Saved entries:
* * * * * * *

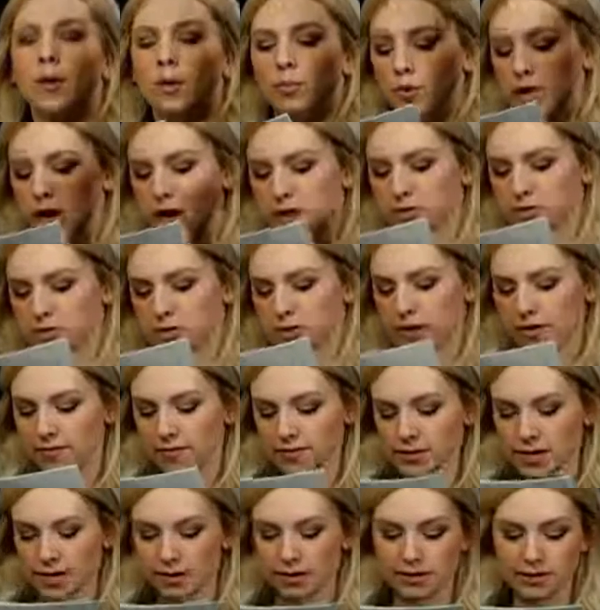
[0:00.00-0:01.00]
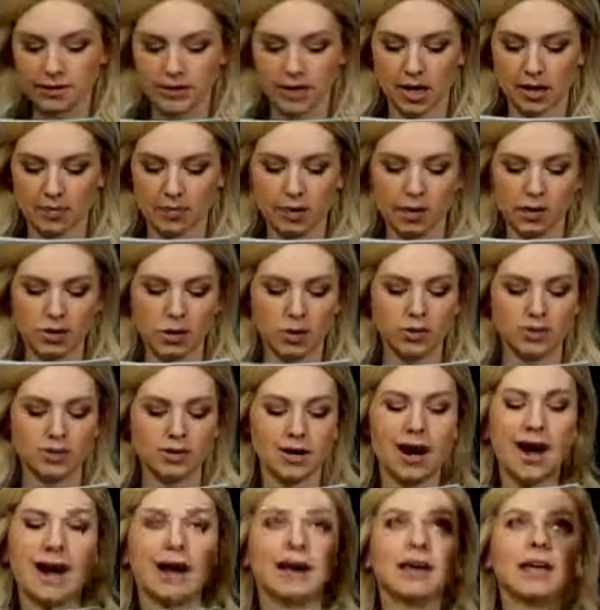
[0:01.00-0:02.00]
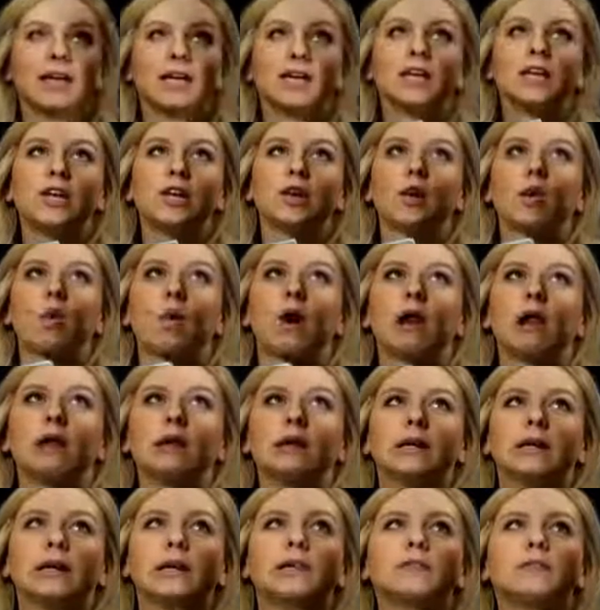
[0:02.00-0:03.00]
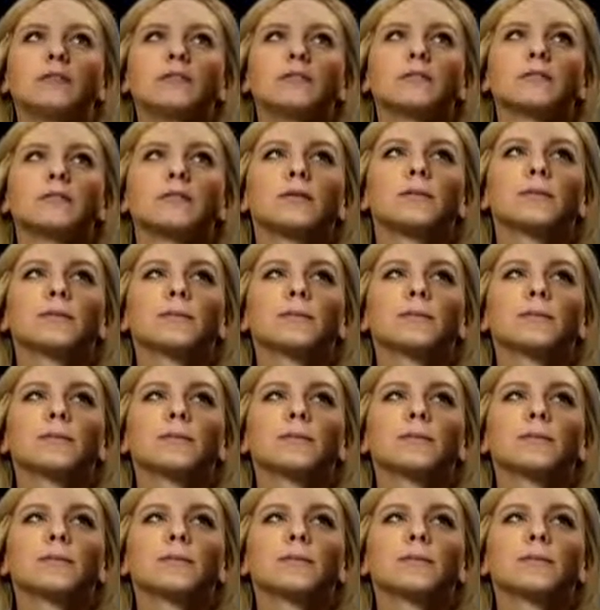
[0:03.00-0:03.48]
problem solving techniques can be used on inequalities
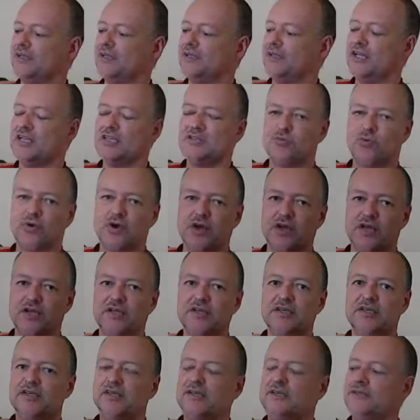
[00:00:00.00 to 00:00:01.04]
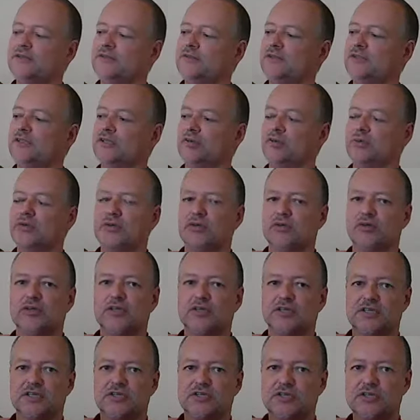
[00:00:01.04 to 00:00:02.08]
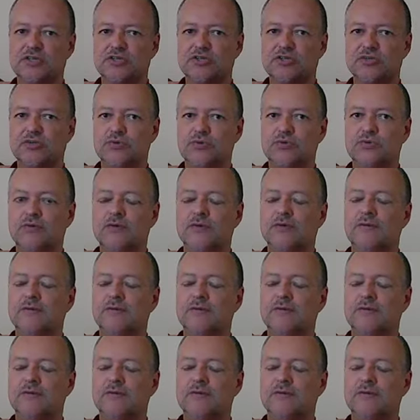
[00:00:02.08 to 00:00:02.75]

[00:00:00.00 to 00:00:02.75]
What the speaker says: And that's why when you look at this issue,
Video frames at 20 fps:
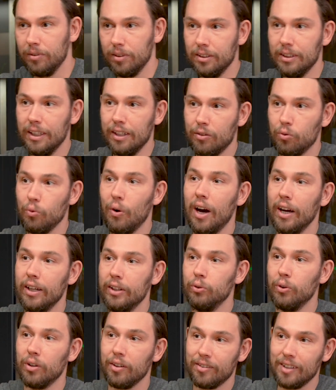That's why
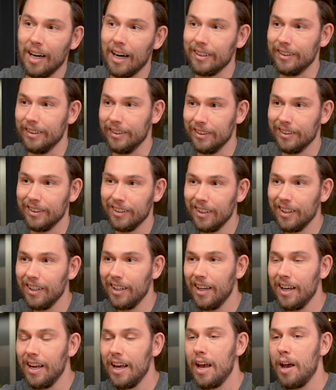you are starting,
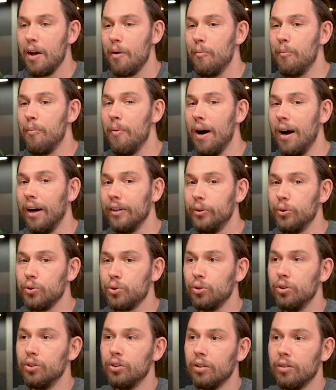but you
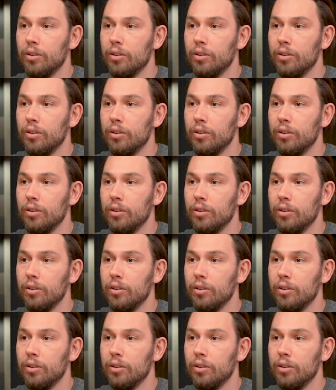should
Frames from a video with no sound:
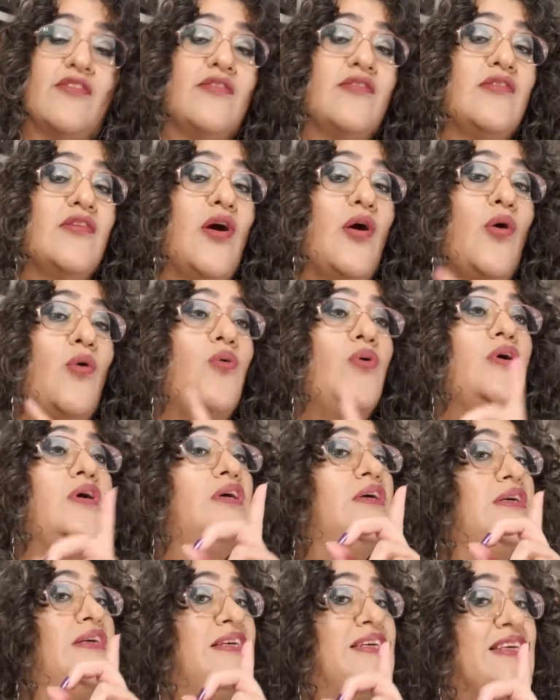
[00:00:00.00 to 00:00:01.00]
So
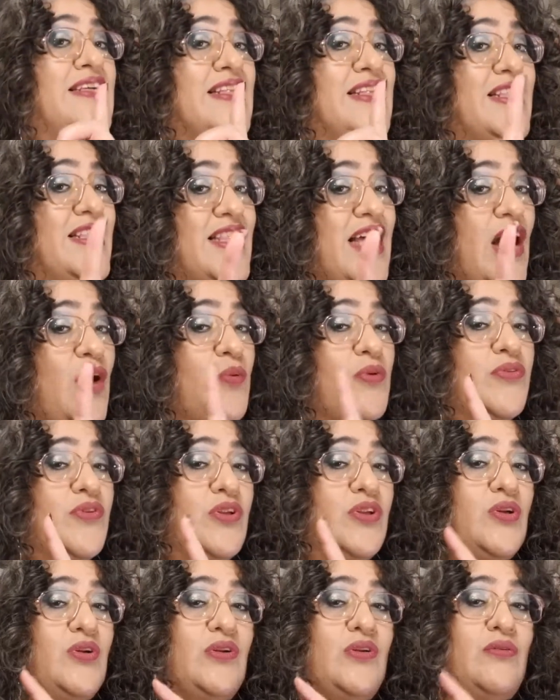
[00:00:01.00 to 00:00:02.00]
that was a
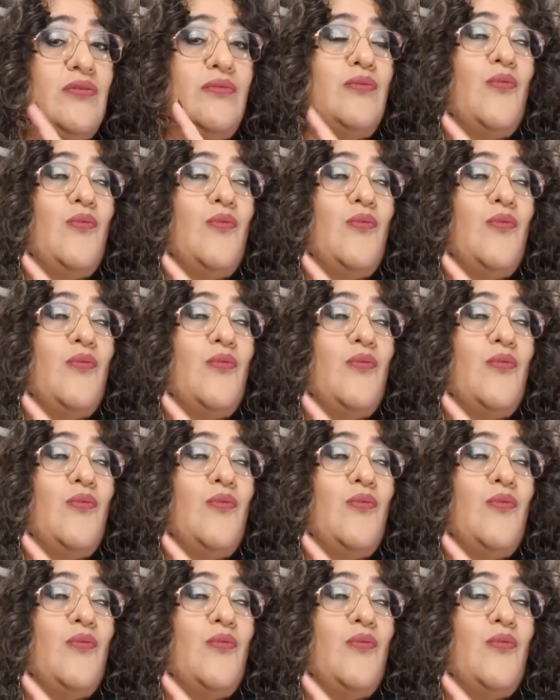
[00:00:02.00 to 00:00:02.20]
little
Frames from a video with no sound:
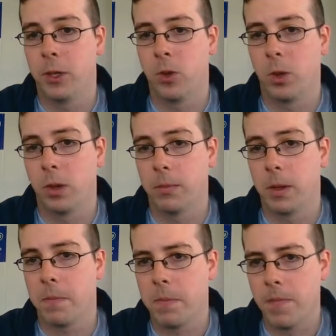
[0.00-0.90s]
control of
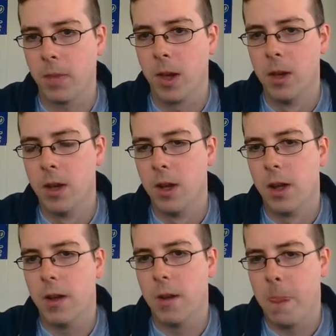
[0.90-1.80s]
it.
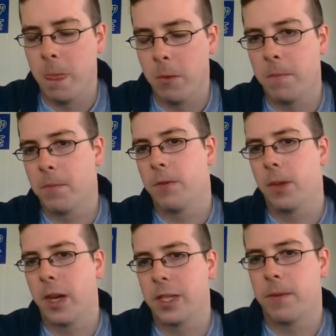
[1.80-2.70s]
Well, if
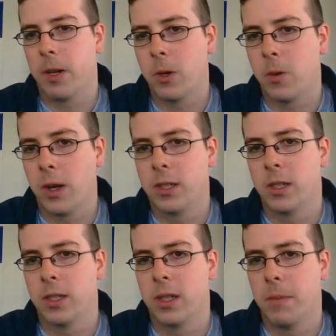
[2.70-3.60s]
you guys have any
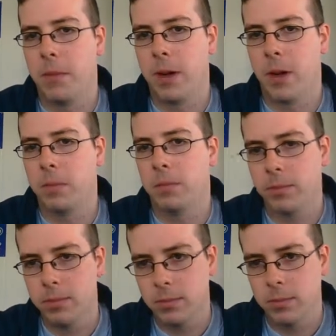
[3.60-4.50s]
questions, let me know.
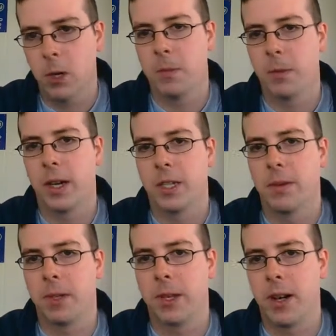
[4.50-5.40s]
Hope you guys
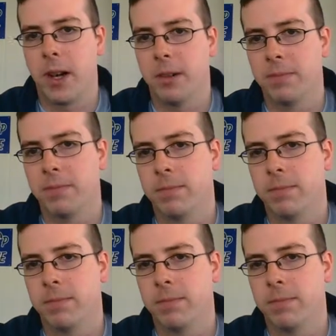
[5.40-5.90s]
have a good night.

* * * * * * *

REQUIREMENT ▸ Without the pictures, write out the lines from the beginning of the entries through the line with "What the speaker".

WRITTEN RESPONSE ▸
[0:00.00-0:01.00]
[0:01.00-0:02.00]
[0:02.00-0:03.00]
[0:03.00-0:03.48]
problem solving techniques can be used on inequalities
[00:00:00.00 to 00:00:01.04]
[00:00:01.04 to 00:00:02.08]
[00:00:02.08 to 00:00:02.75]

[00:00:00.00 to 00:00:02.75]
What the speaker says: And that's why when you look at this issue,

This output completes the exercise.